Sangju Selected for South Korea's 2026 Drone-Robot Hybrid Delivery
Sangju, a city in North Gyeongsang Province, South Korea, has been selected by the Ministry of Land, Infrastructure and Transport to participate in the 2026 Drone Demonstration City Build Project. This marks Sangju’s second consecutive year as a project performer.
The program is a national competition designed to test drone delivery and related public services tailored to local characteristics, with the goal of helping local governments build practical drone services. Sangju has secured 100 million won in national funding to advance drone delivery around Gyecheon Island, accelerating the development and commercialization of the technology.
A consortium led by Sangju is organized with ㈜둠둠, Korea Airports Corporation, and the Gyeongbuk IT Convergence Industry Technology Institute. Dumdum handles customized drone and robot design and operation; Korea Airports Corporation is responsible for an integrated control system; and the Gyeongbuk IT Convergence Institute provides technical support and validates demonstration data.
This year the project shifts from last year’s single, unified drone-robot model to a more advanced “drone-robot dual-track hybrid” approach. In this arrangement, drones handle the middle-mile portion of delivery while ground robots perform the last-mile within the target area. The key technology, the Automatic Box Handover System, enables a drone-delivered box on Gyecheon Island to be automatically handed over to the ground robot for final delivery to customers.
Officials say the new model could boost one-time delivery capacity from four beverage boxes to as many as 16, and the city plans to link the service to a public delivery platform to reduce entry barriers for users.
A Sangju representative stated that the two-year selection underscores Sangju’s emergence as a future mobility hub and that the city aims to move beyond testing toward a standard, scalable model for K-drone delivery.
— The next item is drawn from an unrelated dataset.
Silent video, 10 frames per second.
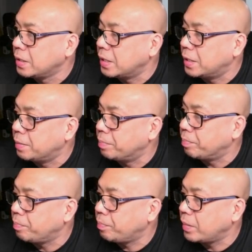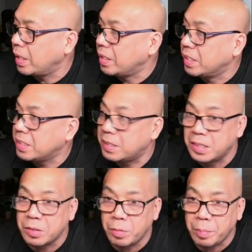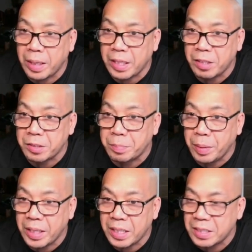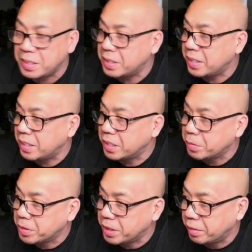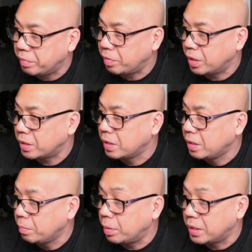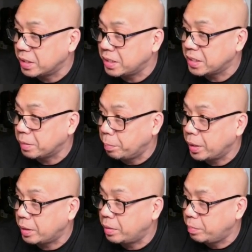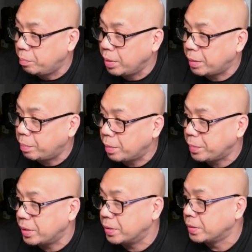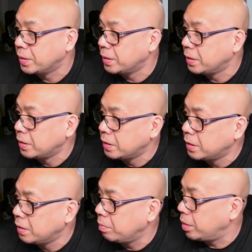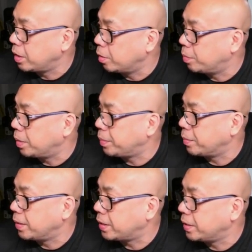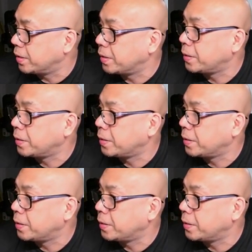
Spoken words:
And this one back here is big. It's just that this one's in the front. But this is a big puppy, though. Big old puppy right there.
Beyond Korea, the project matters for U.S. readers because it highlights how a national government is funding and coordinating cross-sector collaboration—local government, industry, and research institutes—to advance urban drone and robotics logistics. The hybrid drone-robot approach addresses last-mile efficiency and could inform future supply-chain resilience, regulatory discussions, and potential cross-border partnerships in automated delivery, technology standards, and platform integration. As U.S. cities explore similar innovations, developments like Sangju’s demonstrate practical pathways from pilot to commercialization in drone-enabled urban logistics.